We use WhatsUp Gold to monitor all of our web servers. On our Linux servers (and much to the same degree, our FreeBSD servers) I'm having a little bit of an issue with the memory monitors. We're using SNMP with WUG to grab the data from the servers. The memory counter that the SNMP daemon returns on the servers is the combined value (used, cached, buffers). Right now one of my servers looks like this:
[admin@stgwww snmp]$ free -m
total used free shared buffers cached
Mem: 7872 1656 6216 0 143 1107
-/+ buffers/cache: 404 7467
Swap: 4867 0 4867
The Value being returned via SNMP to WUG is 1656. From what I understand, the cached RAM is essentially FREE RAM with the added benefit of hanging on to data that previously occupied it in case it's needed again. So for our purposes of wanting to know how much RAM is actually being actively used, the value we're getting back is misleading. If we go off of what's being graphed by WUG, we're being led to believe that more RAM is being used and less is available than there really is.

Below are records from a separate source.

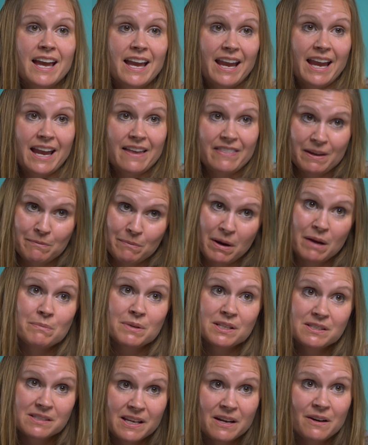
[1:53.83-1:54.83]
and they might be
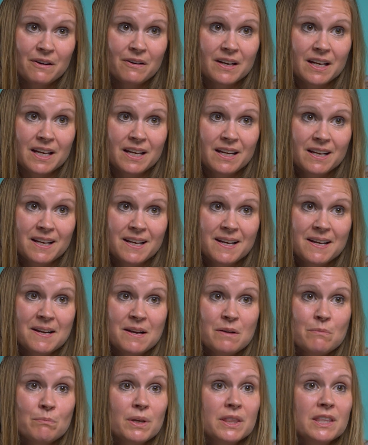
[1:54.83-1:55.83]
scary,
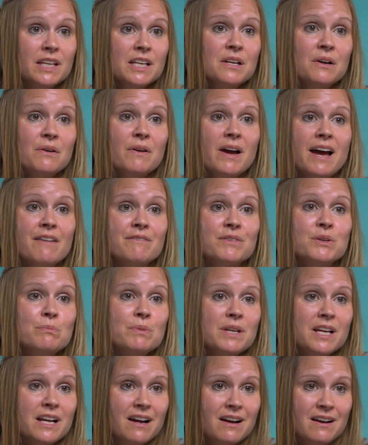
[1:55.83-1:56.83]
but they don't have to
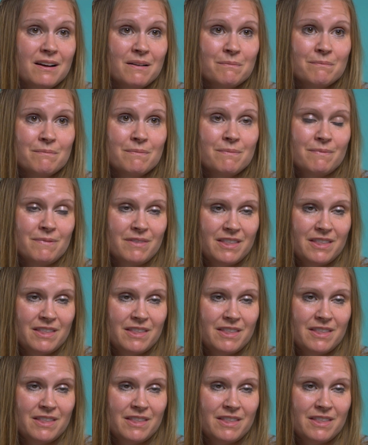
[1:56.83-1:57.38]
become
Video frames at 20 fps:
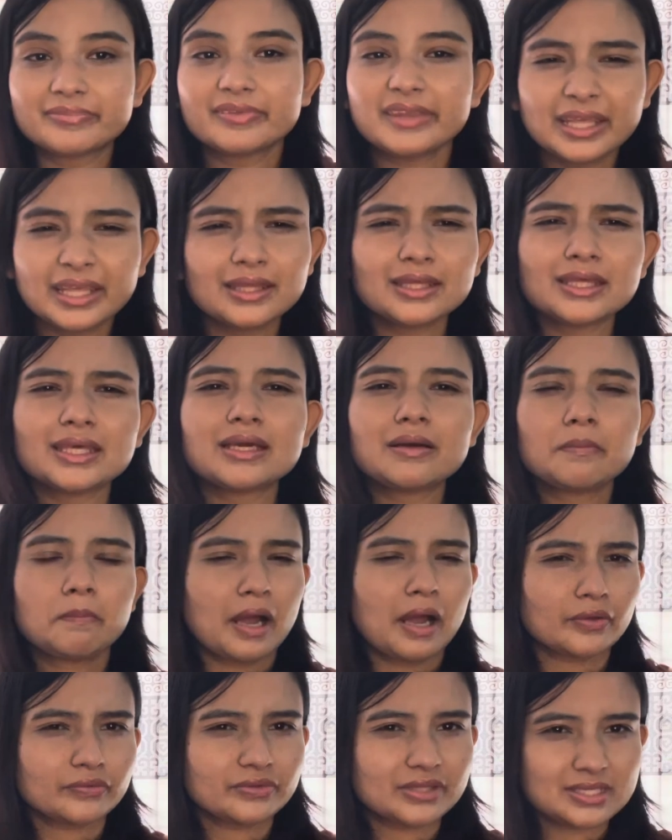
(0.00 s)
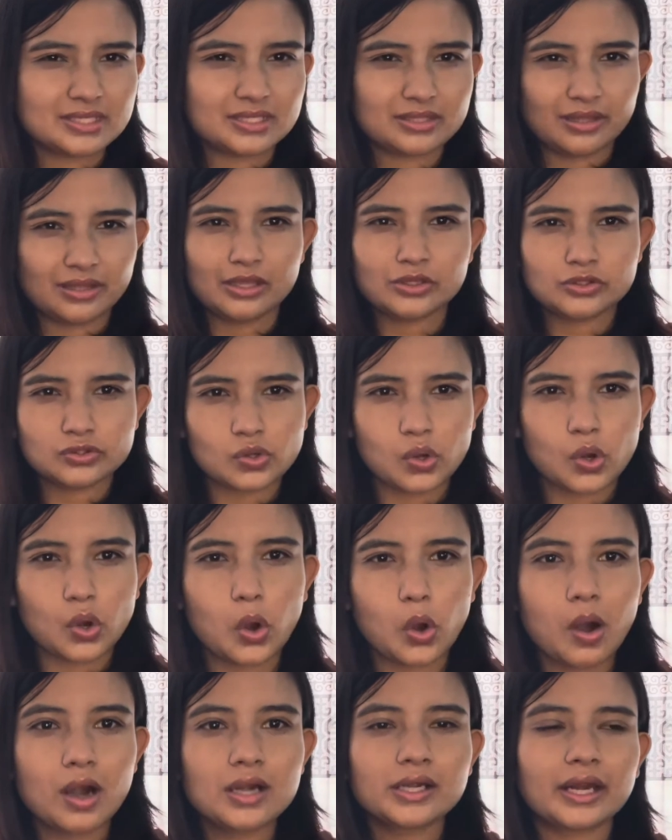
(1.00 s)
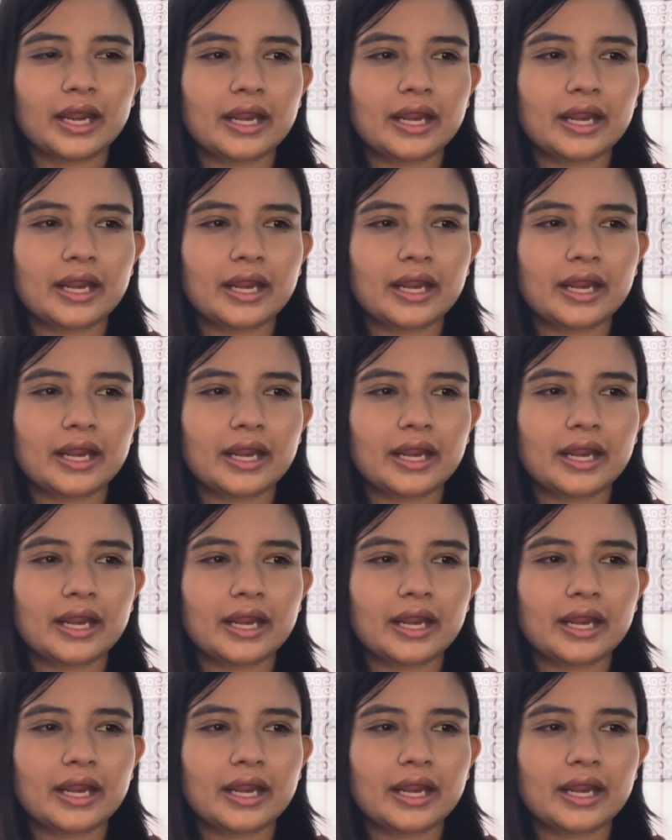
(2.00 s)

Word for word: thinking about these things a lot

So whats that best way to go about monitoring this? WUG allows me to write SSH scripts, which can SSH into the server every 5 minutes or so, execute a script and return the value (as long as it's a single numeric value). With this I've written a script that pulls the "404" number from the example above and divides it by the total amount giving me a percent used value which I return to WUG and graph on a chart that scales from 0 to 100. But this seems like way to much of a hack.
Am I better off monitoring the free+buffers+cached value? Is there a better way to do this in WUG? Thoughts?
Best Answer
Go and take a look at linuxatemyram.com. WUG is telling you what Linux thinks is used (used+buffers+cache). What you have decided to monitor (used/total) seems reasonable to me especially for a graph as it requires no knowledge of the system specifics.